The Irish Independent reported that Limerick IT President Prof Vincent Cunnane said the merger will be “generationally significant for the mid-west”, and added: “Our intention is to build a new type of networked university with the River Shannon forming its spine. We will enhance our regional focus and our collaboration with partners here in the Mid-West.”

Athlone IT president Prof Ciarán Ó Catháin said the project would be “transformative for the Midlands region”.

According to the Independent, he said it would be “in a unique strategic collaboration that bridges our respective regional partners, maintaining a focus on impact and engagement while at the same time strengthening capacity”.

Ireland’s first technological university, the Technological University of Dublin, was launched in January this year following the amalgamation of Dublin Institute of Technology (DIT), IT Blanchardstown and IT Tallaght.

In February, Cork IT and IT Tralee submitted a formal application to merge and form the Munster Technological University.

The merger of Cork IT and IT Tralee to form a technological university has been in development since 2013, and was accelerated last year after the passing of the Technological Universities Bill.

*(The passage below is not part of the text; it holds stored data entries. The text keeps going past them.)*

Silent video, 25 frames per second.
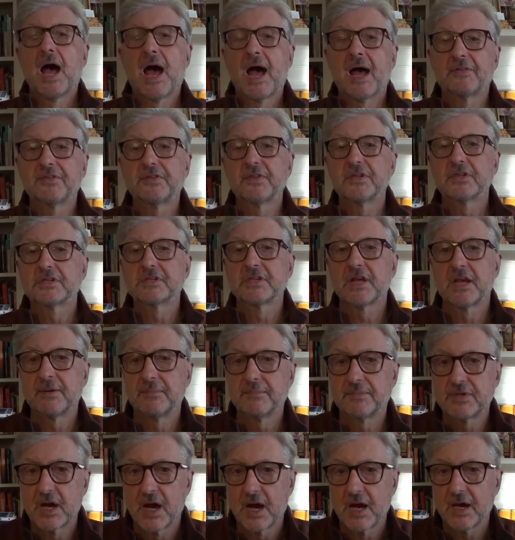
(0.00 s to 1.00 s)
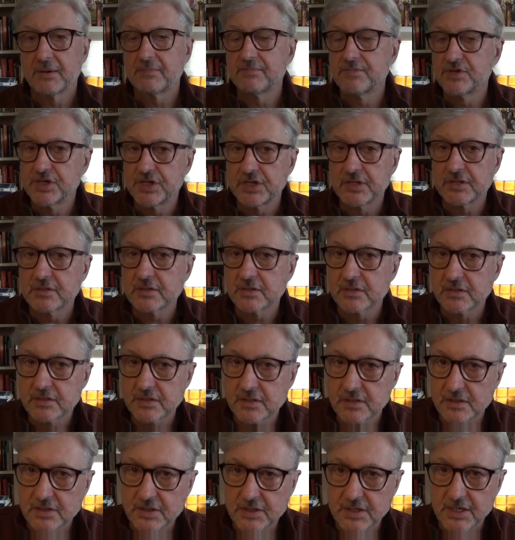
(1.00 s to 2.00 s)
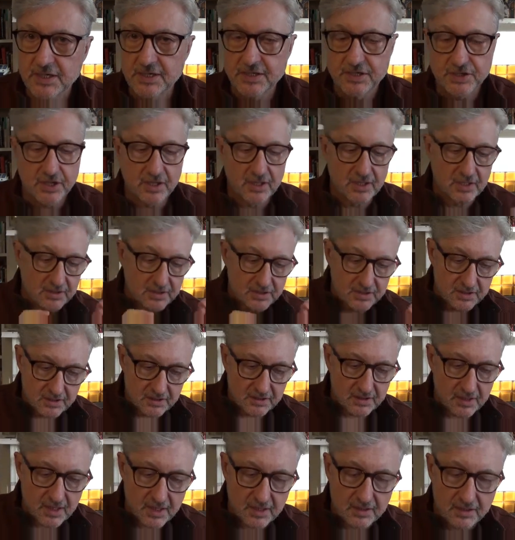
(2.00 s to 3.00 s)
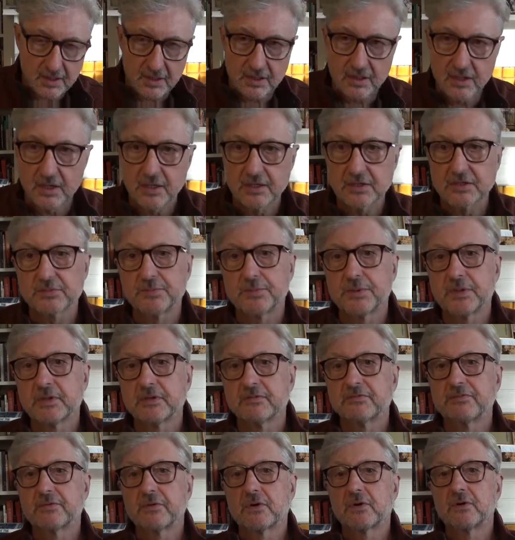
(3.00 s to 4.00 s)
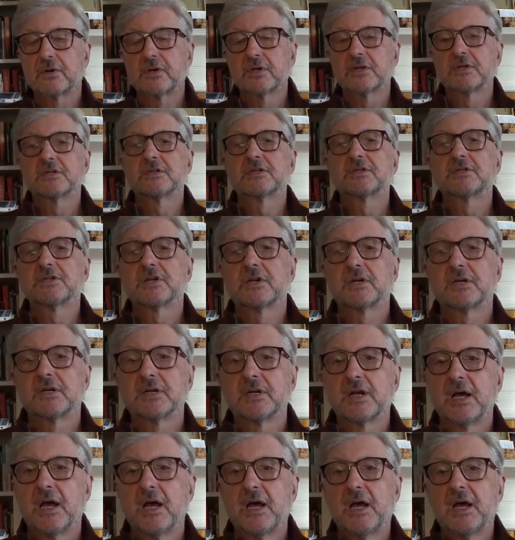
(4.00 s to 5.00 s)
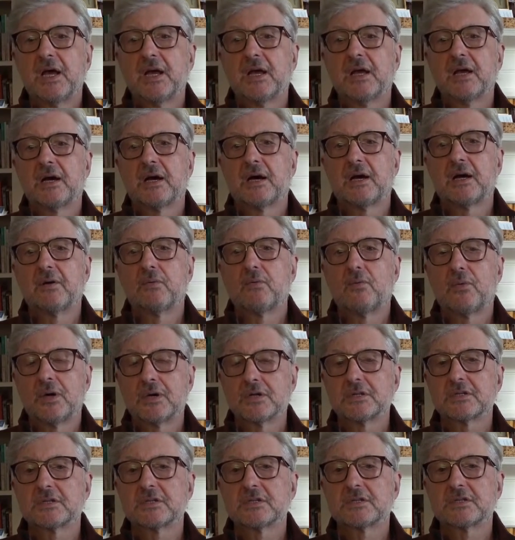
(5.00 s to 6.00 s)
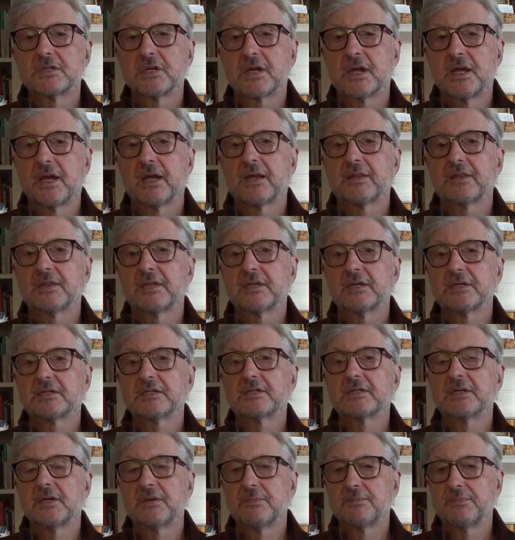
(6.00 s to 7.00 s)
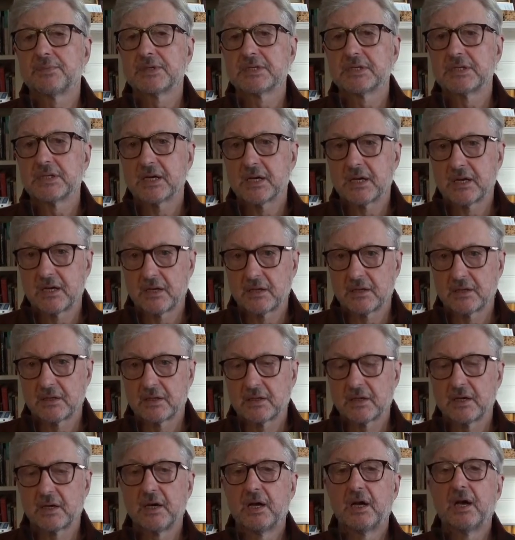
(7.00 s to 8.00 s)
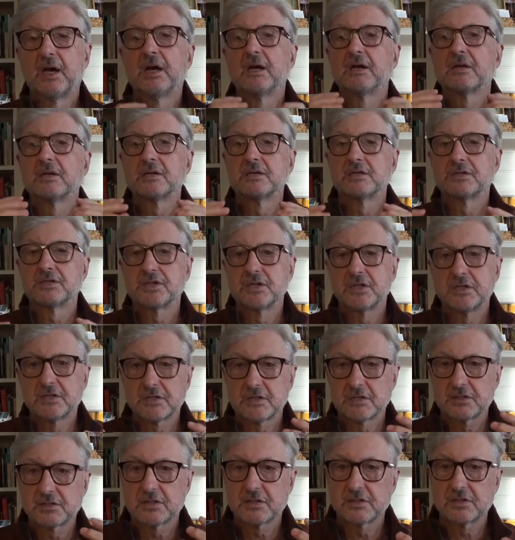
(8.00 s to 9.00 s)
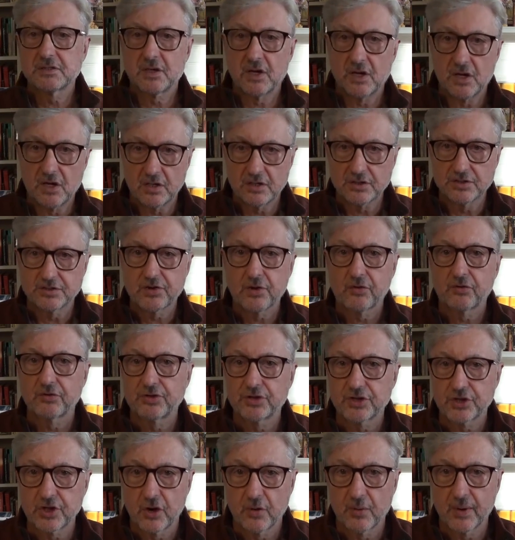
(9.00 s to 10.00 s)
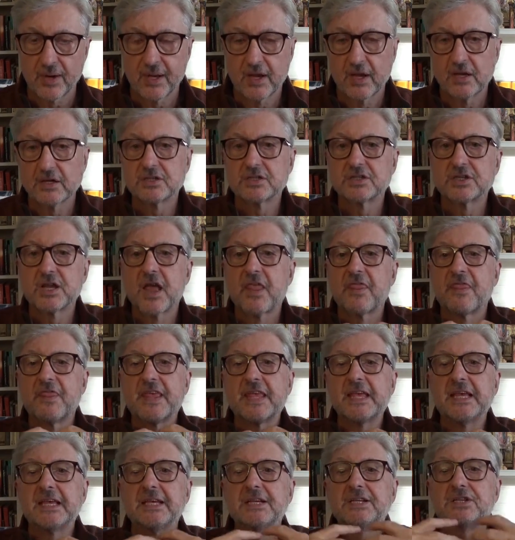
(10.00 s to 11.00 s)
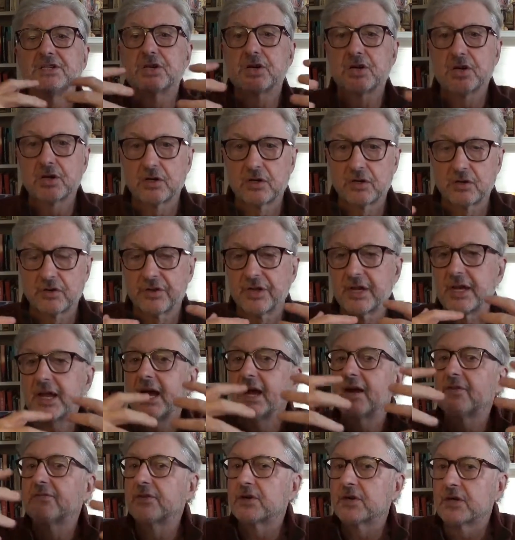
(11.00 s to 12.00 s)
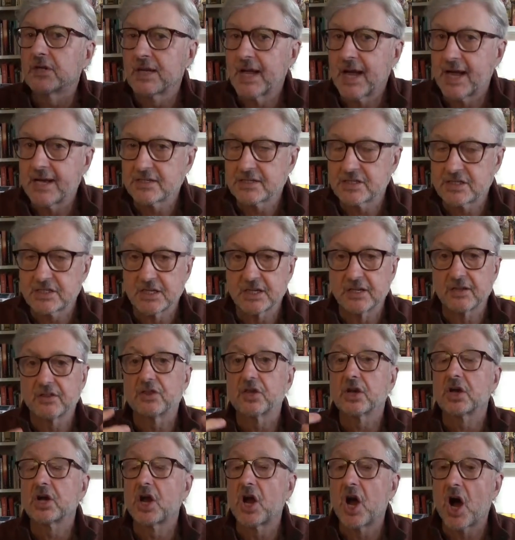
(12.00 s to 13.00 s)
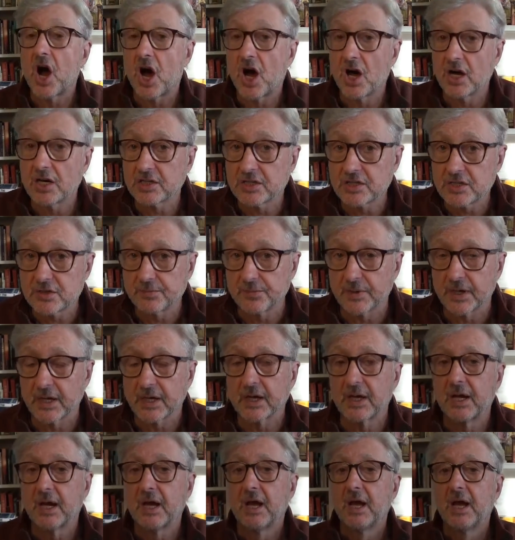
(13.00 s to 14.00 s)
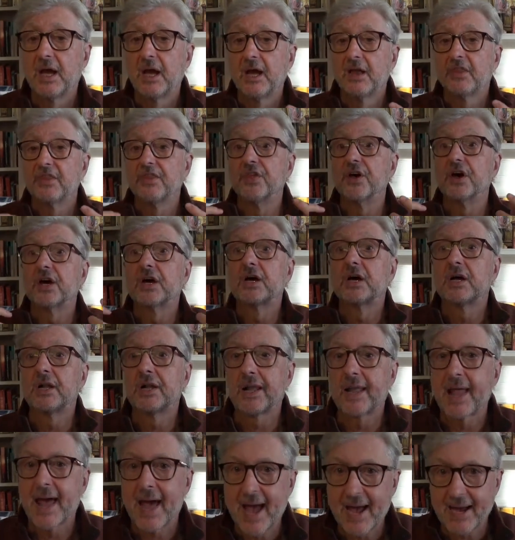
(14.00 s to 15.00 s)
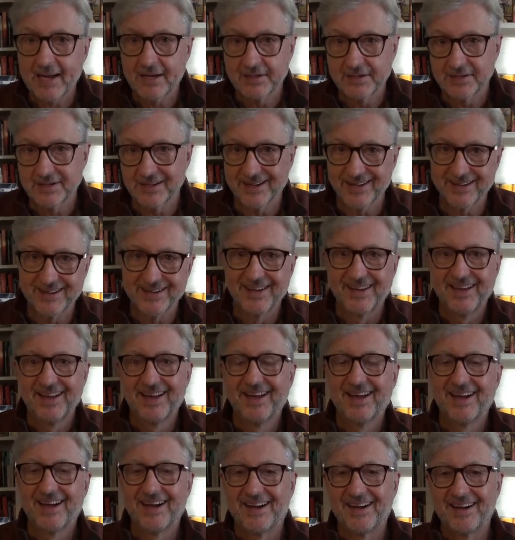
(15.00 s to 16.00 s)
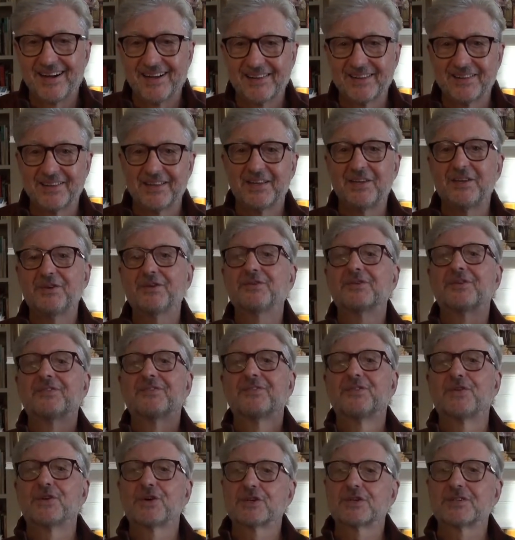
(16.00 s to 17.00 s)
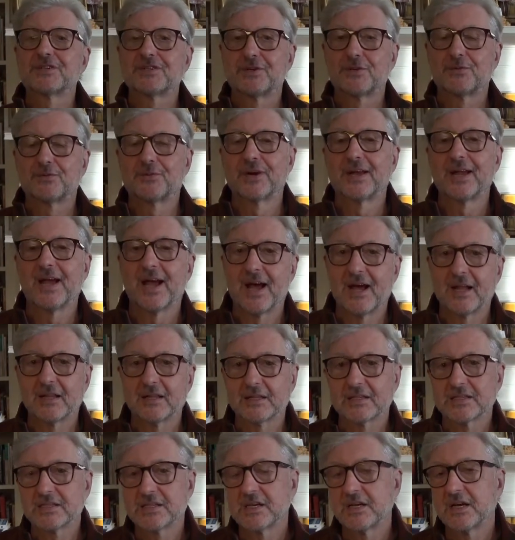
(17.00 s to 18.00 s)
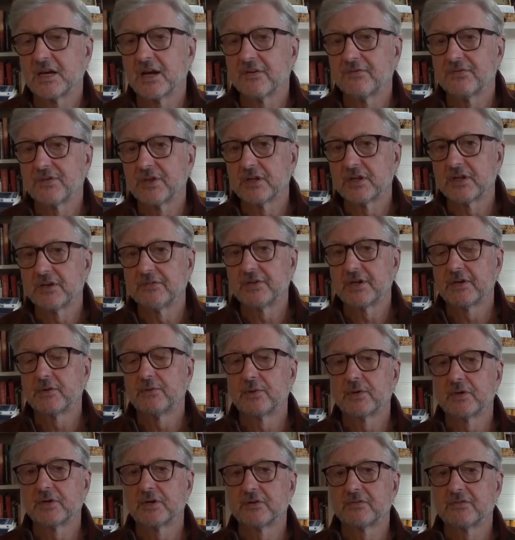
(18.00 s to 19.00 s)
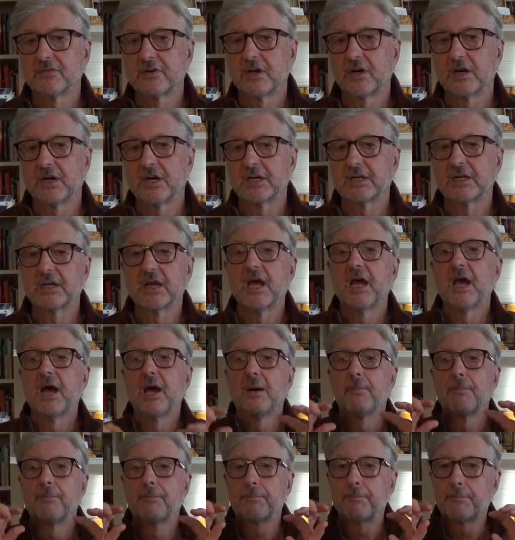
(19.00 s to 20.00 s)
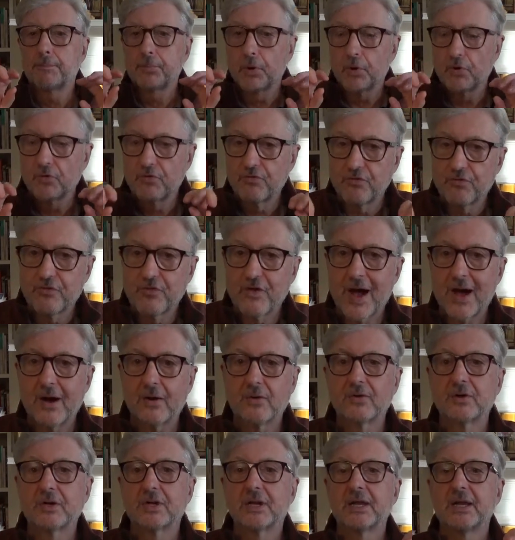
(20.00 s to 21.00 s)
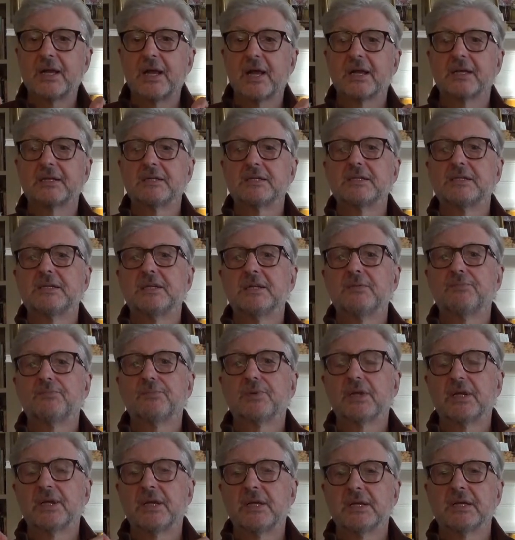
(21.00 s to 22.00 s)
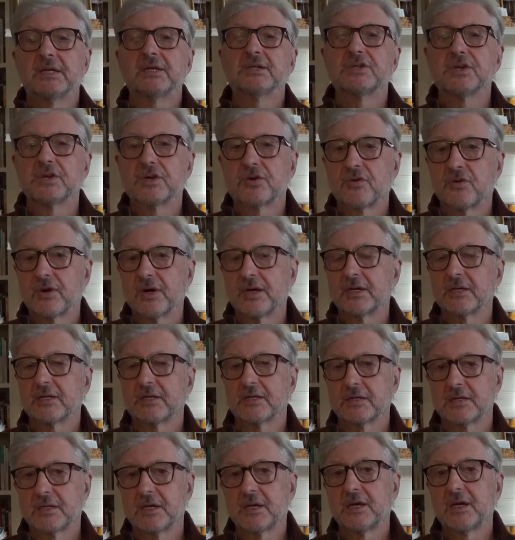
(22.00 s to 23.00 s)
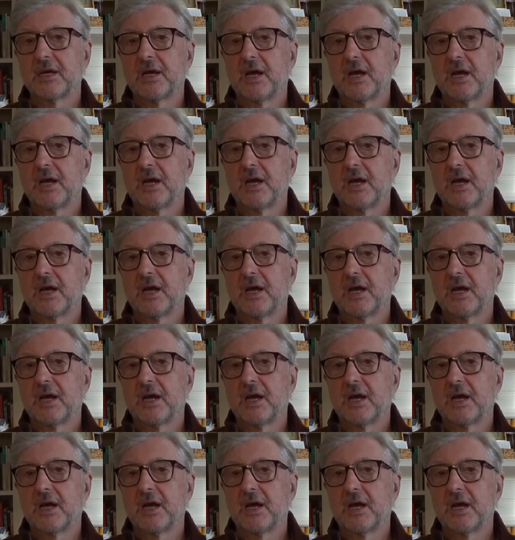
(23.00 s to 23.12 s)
At the same time, Jesus is teaching us, and the Gospel according to John wants us to get this in particular, that Jesus is also showing us the eternal, the everlasting, the cosmic, the galactic, the universal reality of the living Word of God, profoundly and deeply integrated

However, the project encountered multiple setbacks, including Cork IT’s reluctance to take on IT Carlow’s debts, which amount to around €10 million.

Last week, Minister for Education Joe McHugh has told the organisations that Cork IT would not have to take on these debts in the event of a merger.

It is hoped that the amalgamation of Waterford IT and IT Carlow into a technological university will take place next year, after Taoiseach Leo Varadkar said he was “determined” to see the formation of an institute for the southeast of Ireland.

Speaking in Waterford last month, Varadkar said he was “frustrated” by the setbacks the project has encountered.

In June, the Irish Times reported that staff in IT Carlow had voted down a proposal that would have moved the universities further in the process of merging.